二人になっただけで、たった一人増えただけでとてつもないストレスを感じていた。


次の日もまったく同じことをした。




「なんでだよー。買うまで開けちゃダメって言っているだろ。もーどうするんだよ。」


「ごめん。」


「ごめんじゃない。」


結局また俺が我慢することになった。


せんべいは嫌いだった。硬くてしょっぱくて、2枚も食べたらお腹がいっぱいになる。


甘くて柔らかいお菓子が好きなのに、紫乃のせいで、2日連続のせんべいが嫌でたまらなかった。しかも隣で紫乃はチョコのお菓子を嬉しそうに食べている。
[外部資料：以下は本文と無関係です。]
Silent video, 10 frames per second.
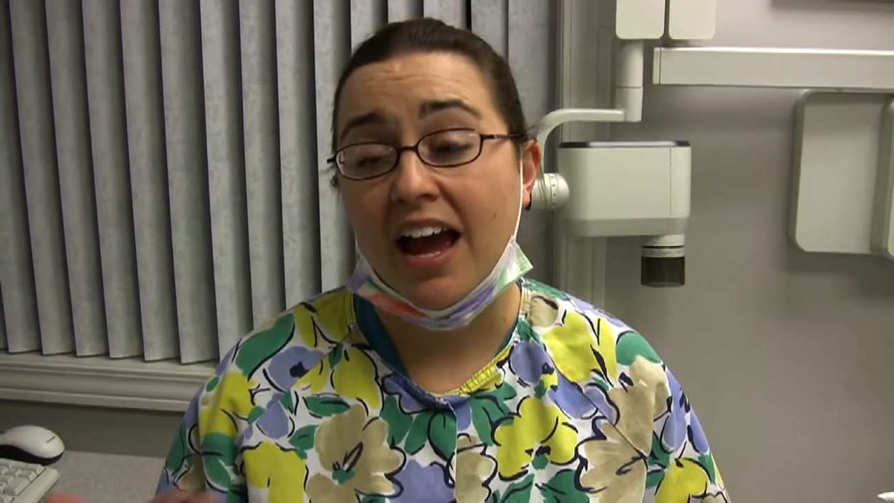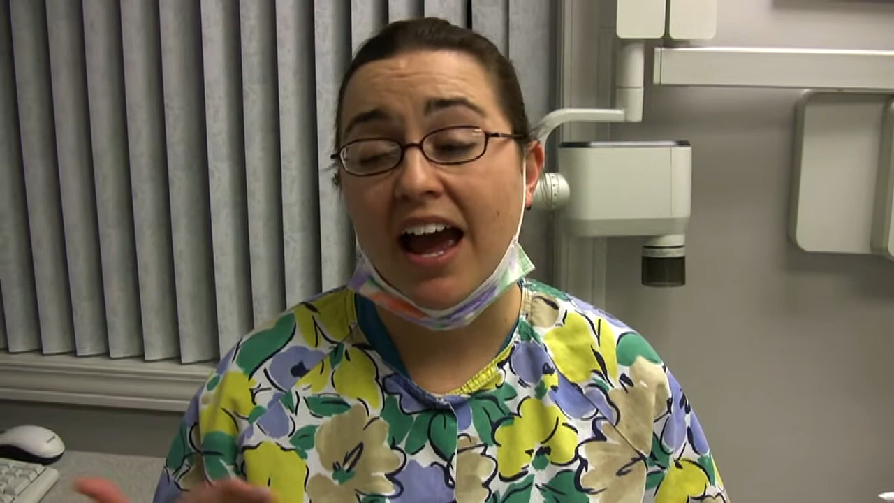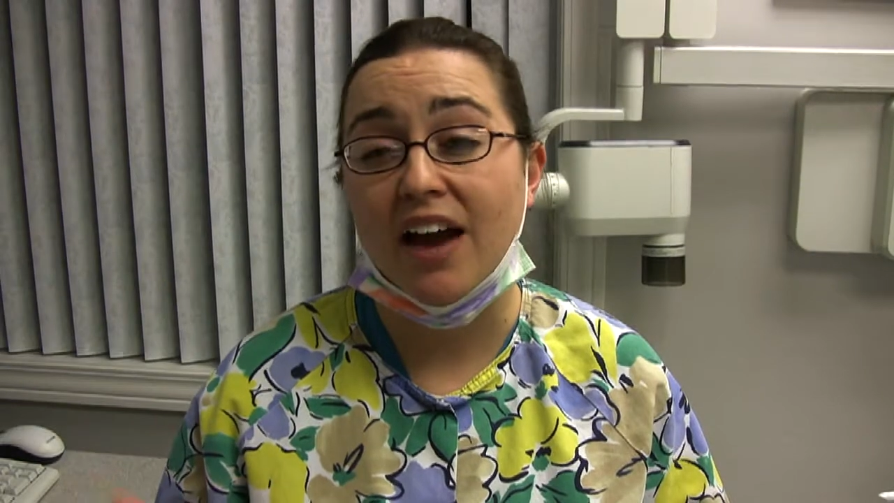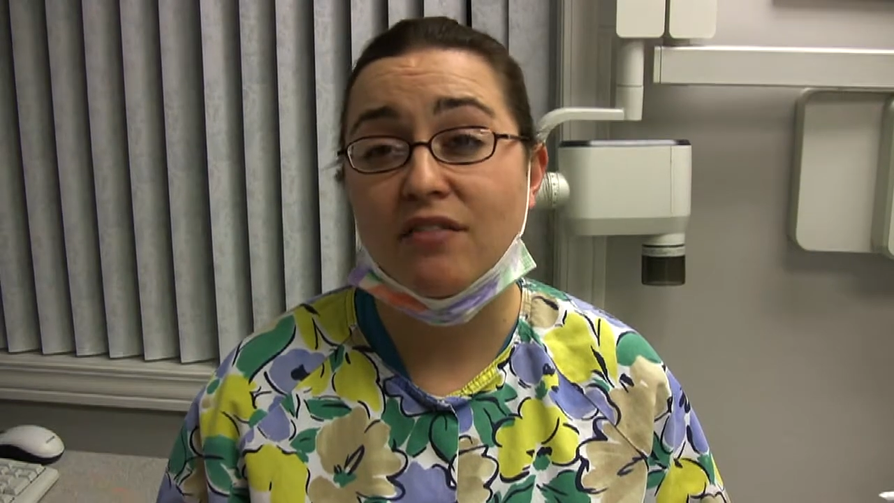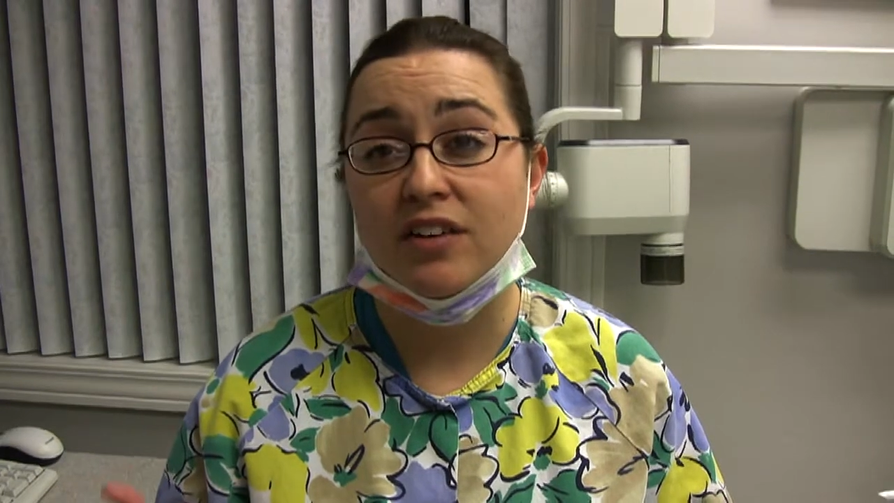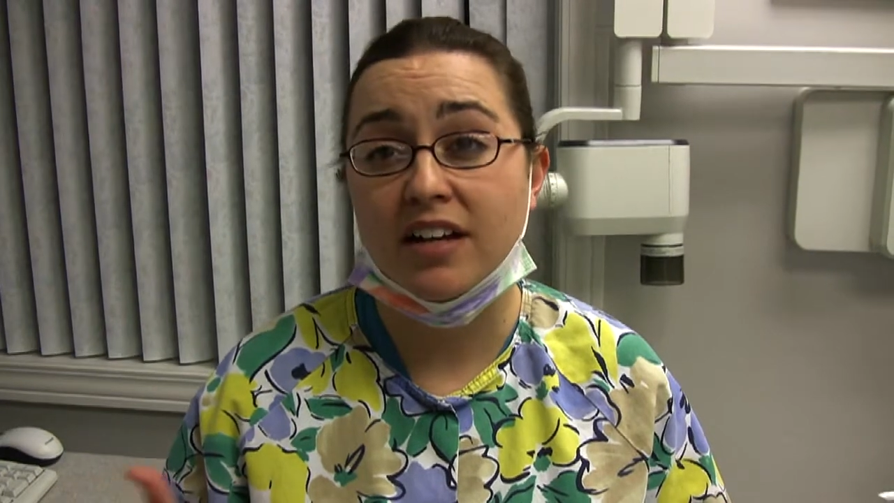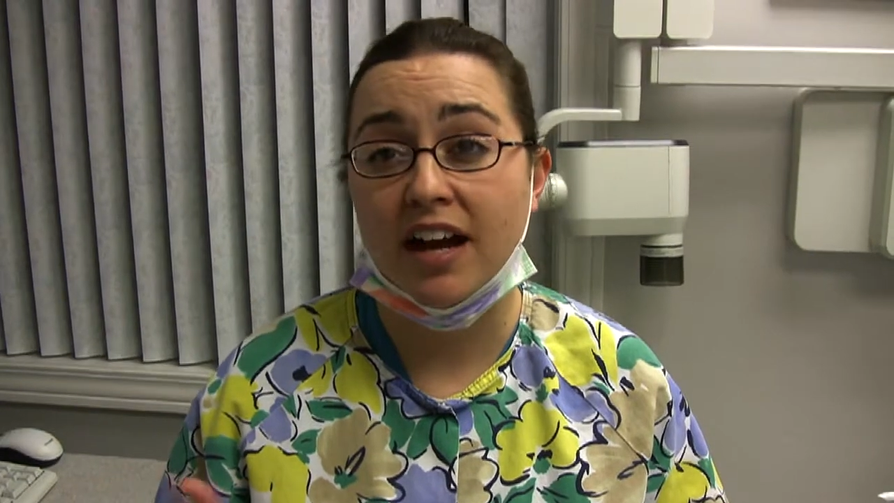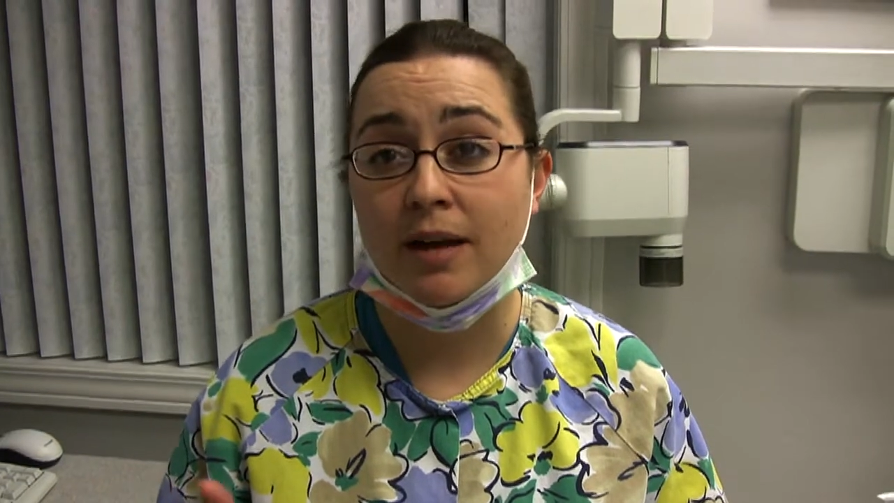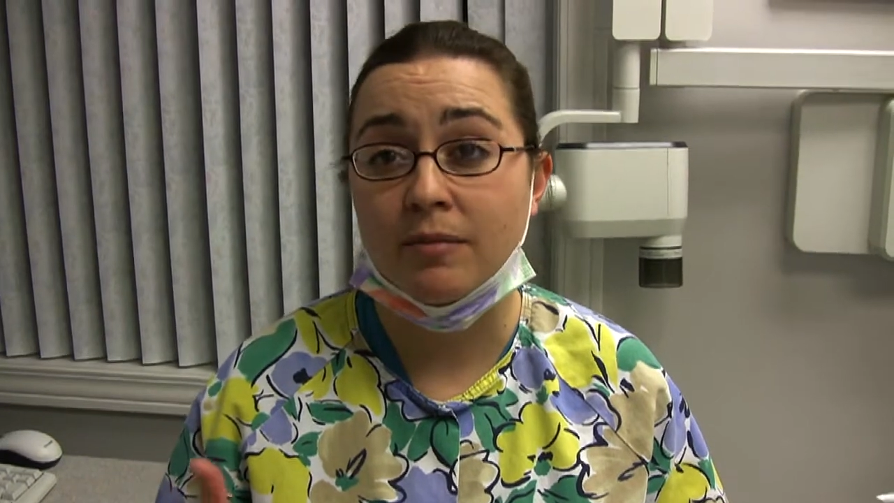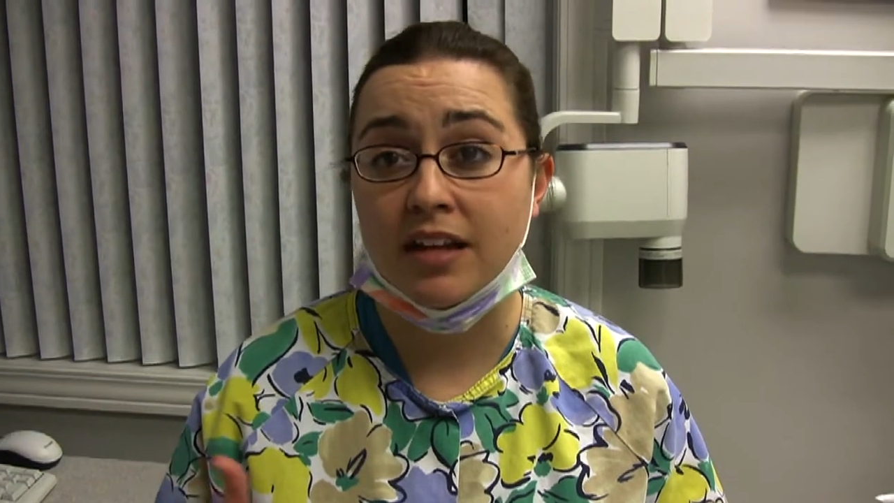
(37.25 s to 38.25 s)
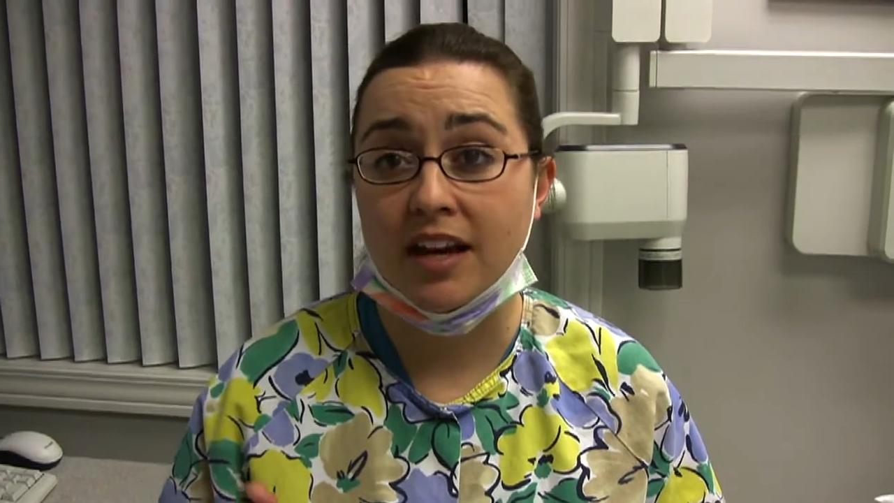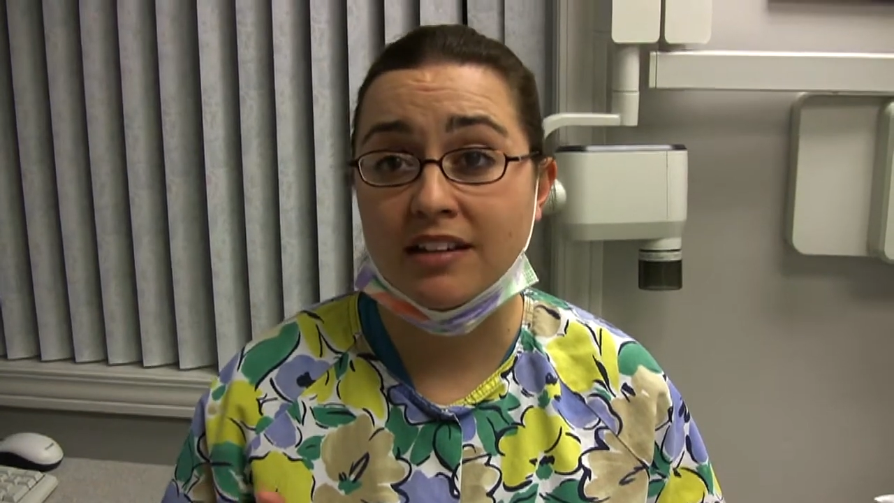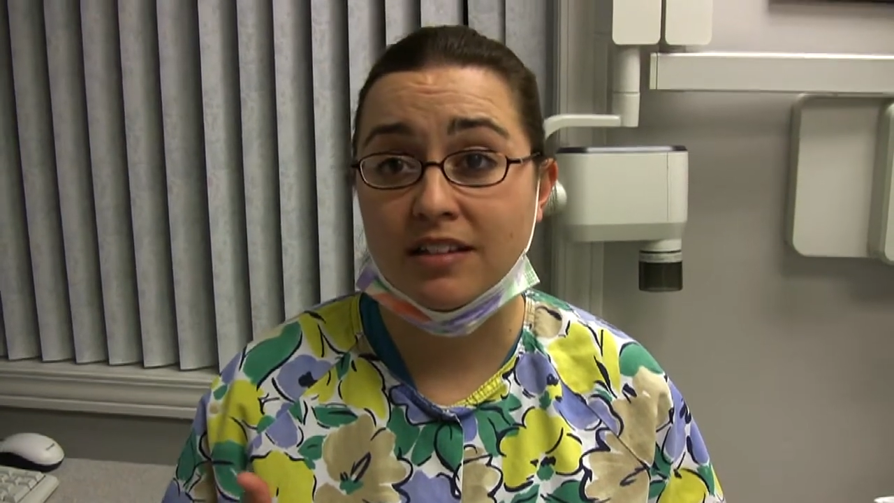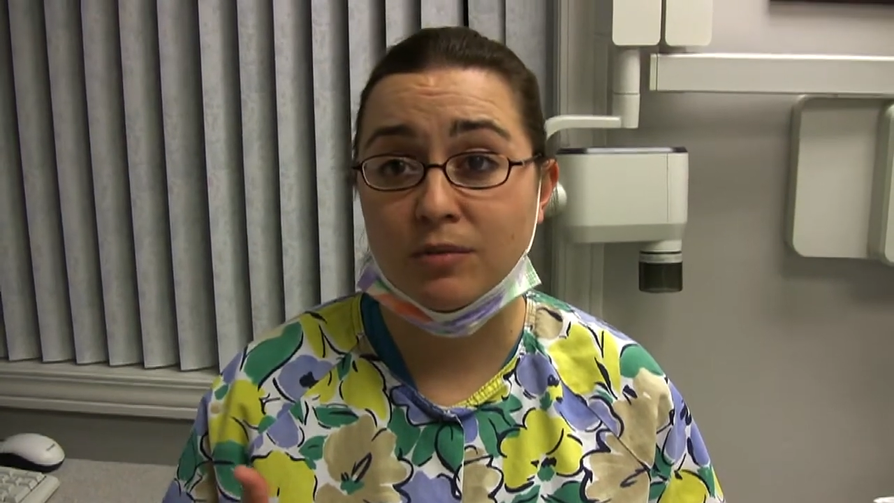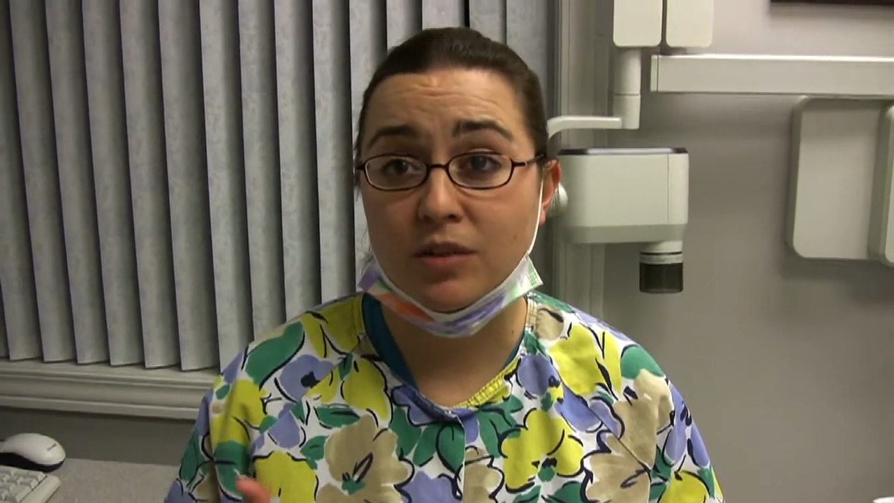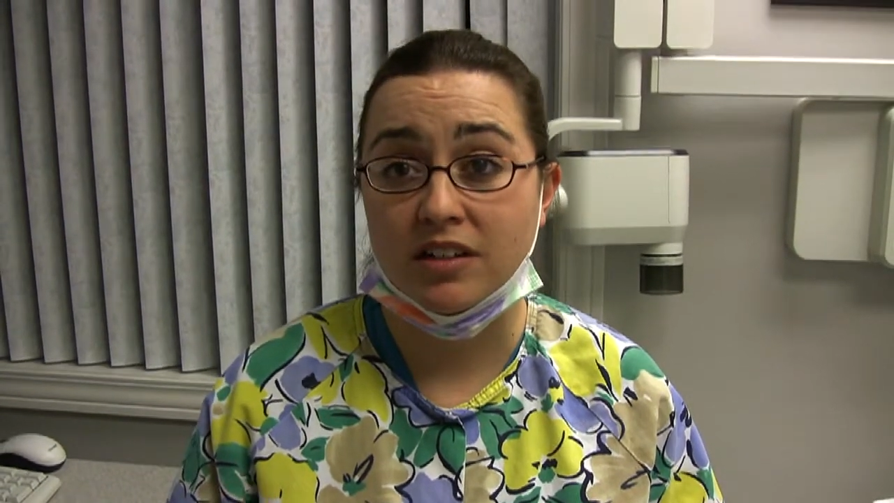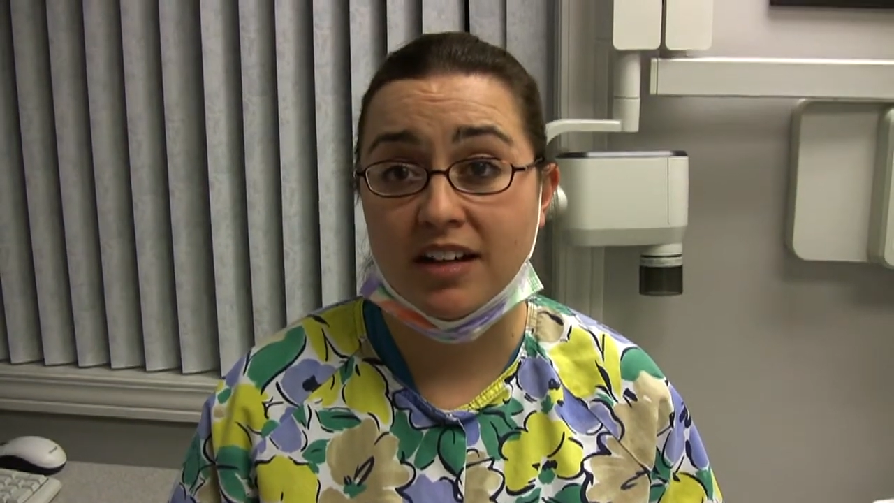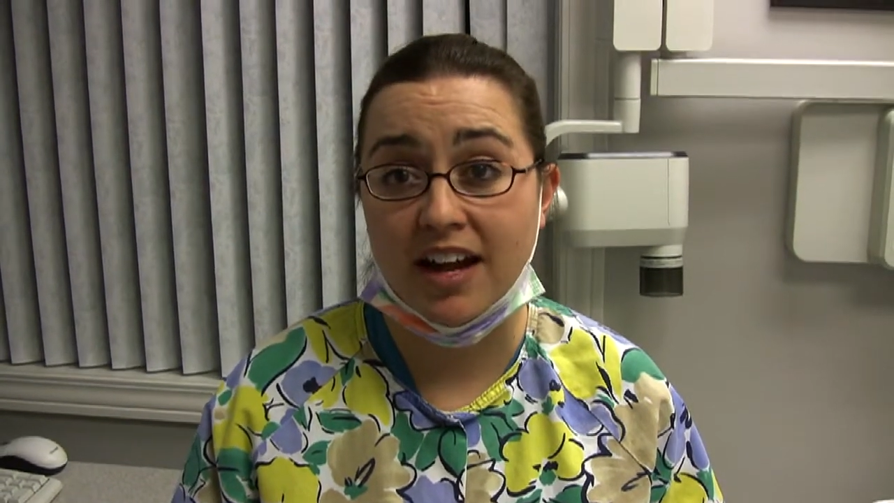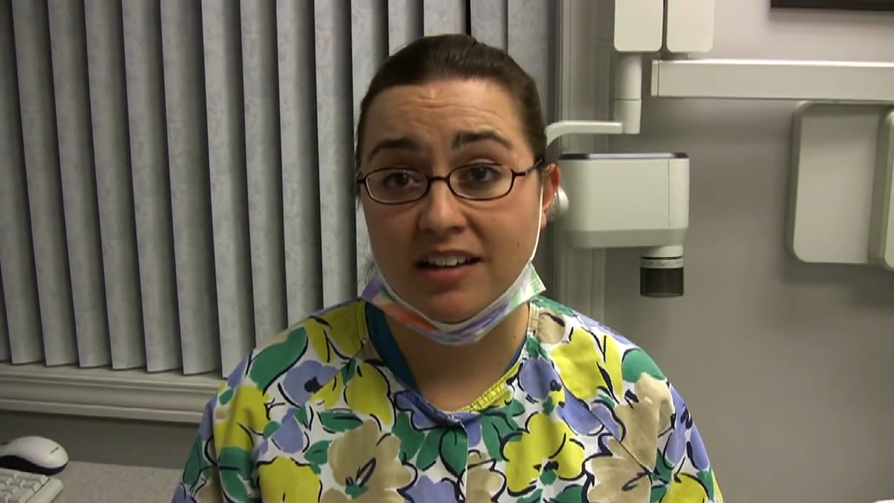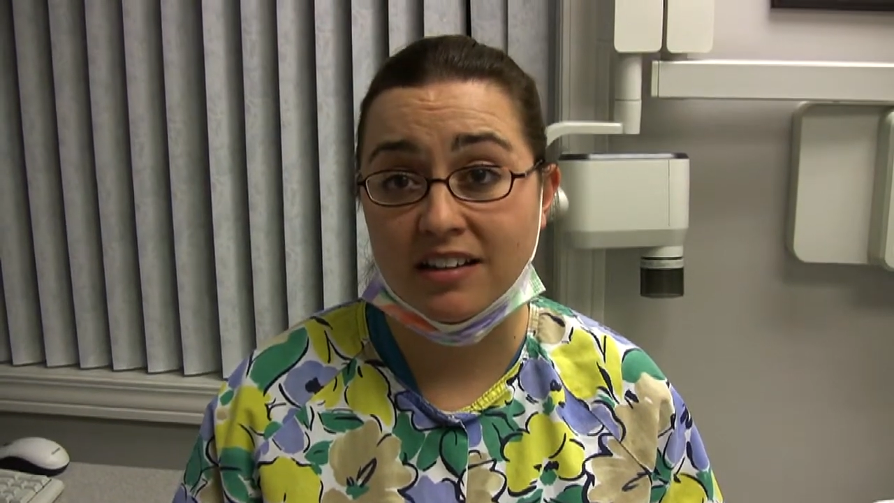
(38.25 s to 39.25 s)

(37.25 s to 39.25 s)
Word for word: Every time the acid would attack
「なんで紫乃は計算ができないんだ。ほんのちょっとの計算でも全くできないし、やろうともしない・・・」


晩御飯の時、親に聞いてみた。なんでこんなに勉強ができないのか不思議だったからで、別にバカにしていたわけではなかった。


「紫乃は長い間入院していたから、学校に行ってないんだ。だからだよ。」


「ピアノはこんなに弾けるのにか?」


「ピアノはお母さんが教えていたから・・・・」


「でも、ピアノは病院にはないだろ。勉強は教科書とノートだけでできる。


それに・・・」


「蒼史、もういいだろう。」


「ごちそう様。」


父親が話しをさえぎったから、俺は箸を置いて、部屋へ戻った。





俺がいいたかった事は、小学生の勉強くらいなら親だって十分教えてやれるだろうって、ピアノより簡単だ。


たぶん、そこまで言っていたら人生三度目のビンタを食らうことになっただろう。